→ TASK DESCRIPTION: Could you repeat the records below exactly, leaving out any pictures?

→ GIVEN DATA:
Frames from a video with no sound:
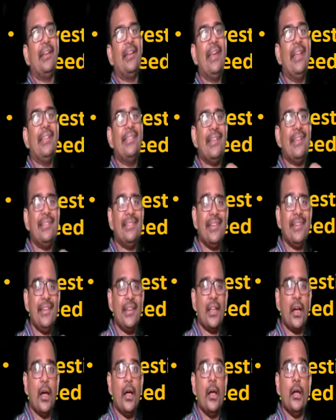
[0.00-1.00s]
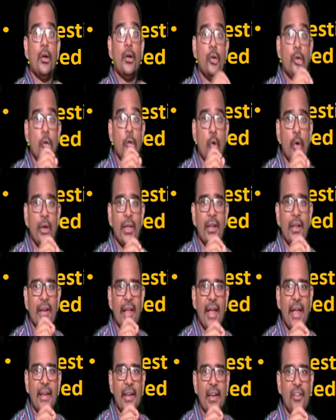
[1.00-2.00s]
results in
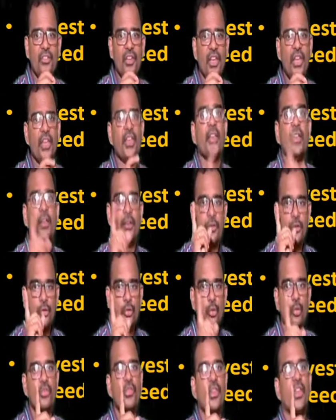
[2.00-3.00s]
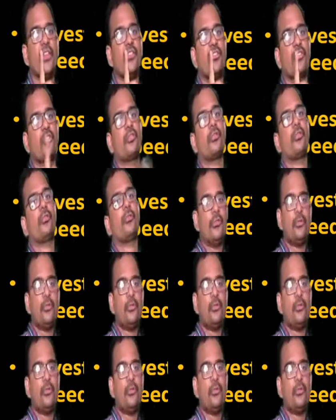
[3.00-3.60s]
lower energy usage.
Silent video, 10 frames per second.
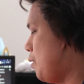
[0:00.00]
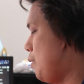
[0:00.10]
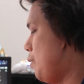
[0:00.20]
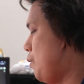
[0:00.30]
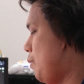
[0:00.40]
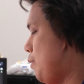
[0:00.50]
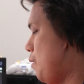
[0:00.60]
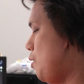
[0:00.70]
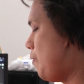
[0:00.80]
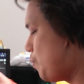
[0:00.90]
So
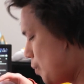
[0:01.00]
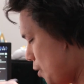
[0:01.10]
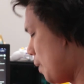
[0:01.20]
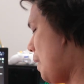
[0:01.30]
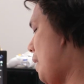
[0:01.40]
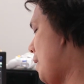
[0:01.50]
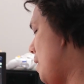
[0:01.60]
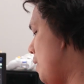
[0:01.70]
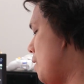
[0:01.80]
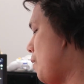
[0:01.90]
you peel that
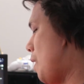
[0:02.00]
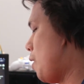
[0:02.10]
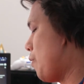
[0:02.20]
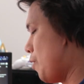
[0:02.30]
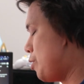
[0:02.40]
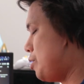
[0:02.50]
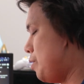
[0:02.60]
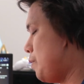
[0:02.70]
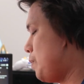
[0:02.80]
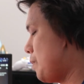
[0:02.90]
back and you get your first
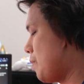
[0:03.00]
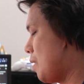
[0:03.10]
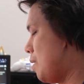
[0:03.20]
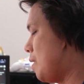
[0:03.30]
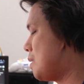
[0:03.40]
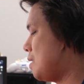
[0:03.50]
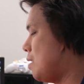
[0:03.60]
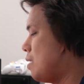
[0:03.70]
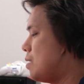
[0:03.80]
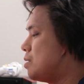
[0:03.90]
shoe.
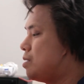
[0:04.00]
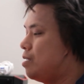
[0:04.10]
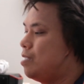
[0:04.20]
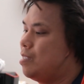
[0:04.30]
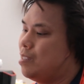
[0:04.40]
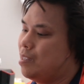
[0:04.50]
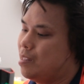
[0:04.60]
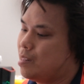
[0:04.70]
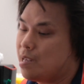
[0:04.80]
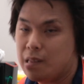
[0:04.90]
This is
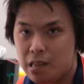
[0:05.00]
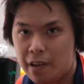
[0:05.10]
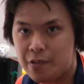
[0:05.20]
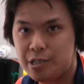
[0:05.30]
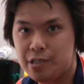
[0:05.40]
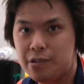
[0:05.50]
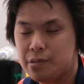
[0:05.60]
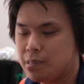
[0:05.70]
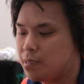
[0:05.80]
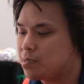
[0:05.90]
the left
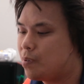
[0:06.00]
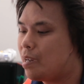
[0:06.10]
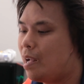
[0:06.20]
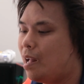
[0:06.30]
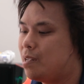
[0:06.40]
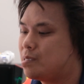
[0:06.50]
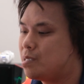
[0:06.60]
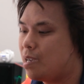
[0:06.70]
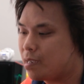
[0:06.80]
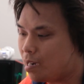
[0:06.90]
shoe. So this one
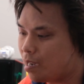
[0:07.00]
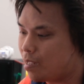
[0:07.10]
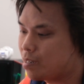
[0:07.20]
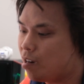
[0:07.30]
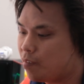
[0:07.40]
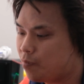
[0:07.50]
has the iconic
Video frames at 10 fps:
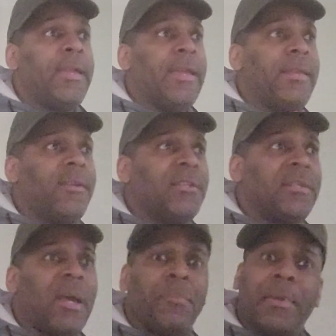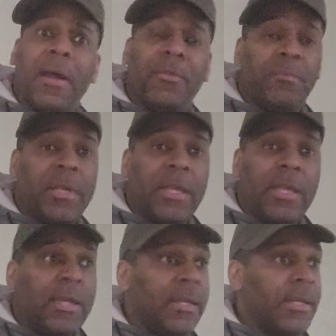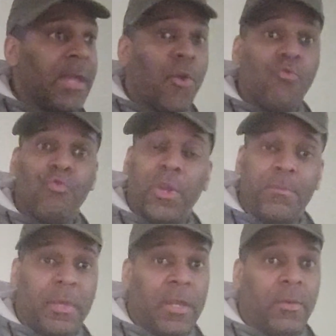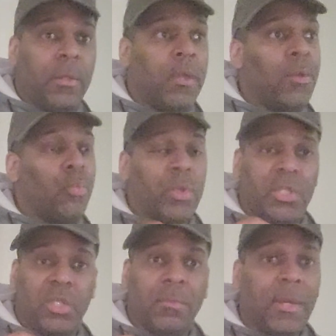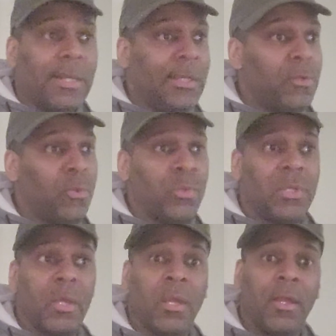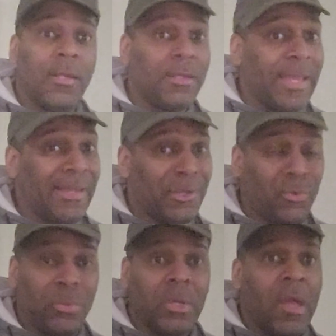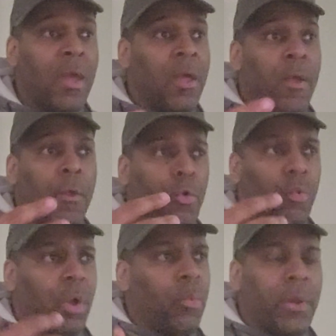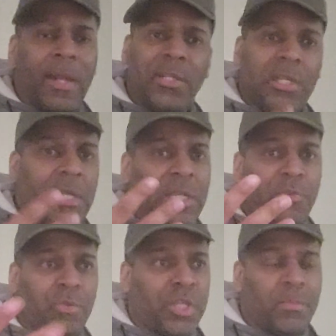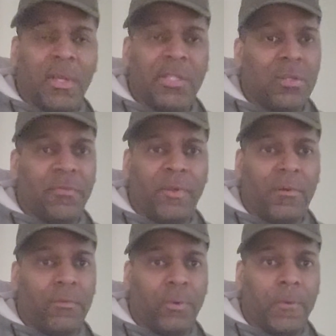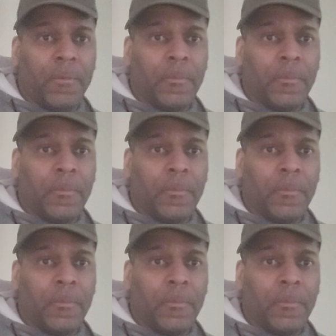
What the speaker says: It does not bother me, not one bit. When somebody lose, they lose. What would I say and stress myself out for?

→ FINISHED TASK:
Frames from a video with no sound:
[0.00-1.00s]
[1.00-2.00s]
results in
[2.00-3.00s]
[3.00-3.60s]
lower energy usage.
Silent video, 10 frames per second.
[0:00.00]
[0:00.10]
[0:00.20]
[0:00.30]
[0:00.40]
[0:00.50]
[0:00.60]
[0:00.70]
[0:00.80]
[0:00.90]
So
[0:01.00]
[0:01.10]
[0:01.20]
[0:01.30]
[0:01.40]
[0:01.50]
[0:01.60]
[0:01.70]
[0:01.80]
[0:01.90]
you peel that
[0:02.00]
[0:02.10]
[0:02.20]
[0:02.30]
[0:02.40]
[0:02.50]
[0:02.60]
[0:02.70]
[0:02.80]
[0:02.90]
back and you get your first
[0:03.00]
[0:03.10]
[0:03.20]
[0:03.30]
[0:03.40]
[0:03.50]
[0:03.60]
[0:03.70]
[0:03.80]
[0:03.90]
shoe.
[0:04.00]
[0:04.10]
[0:04.20]
[0:04.30]
[0:04.40]
[0:04.50]
[0:04.60]
[0:04.70]
[0:04.80]
[0:04.90]
This is
[0:05.00]
[0:05.10]
[0:05.20]
[0:05.30]
[0:05.40]
[0:05.50]
[0:05.60]
[0:05.70]
[0:05.80]
[0:05.90]
the left
[0:06.00]
[0:06.10]
[0:06.20]
[0:06.30]
[0:06.40]
[0:06.50]
[0:06.60]
[0:06.70]
[0:06.80]
[0:06.90]
shoe. So this one
[0:07.00]
[0:07.10]
[0:07.20]
[0:07.30]
[0:07.40]
[0:07.50]
has the iconic
Video frames at 10 fps:
What the speaker says: It does not bother me, not one bit. When somebody lose, they lose. What would I say and stress myself out for?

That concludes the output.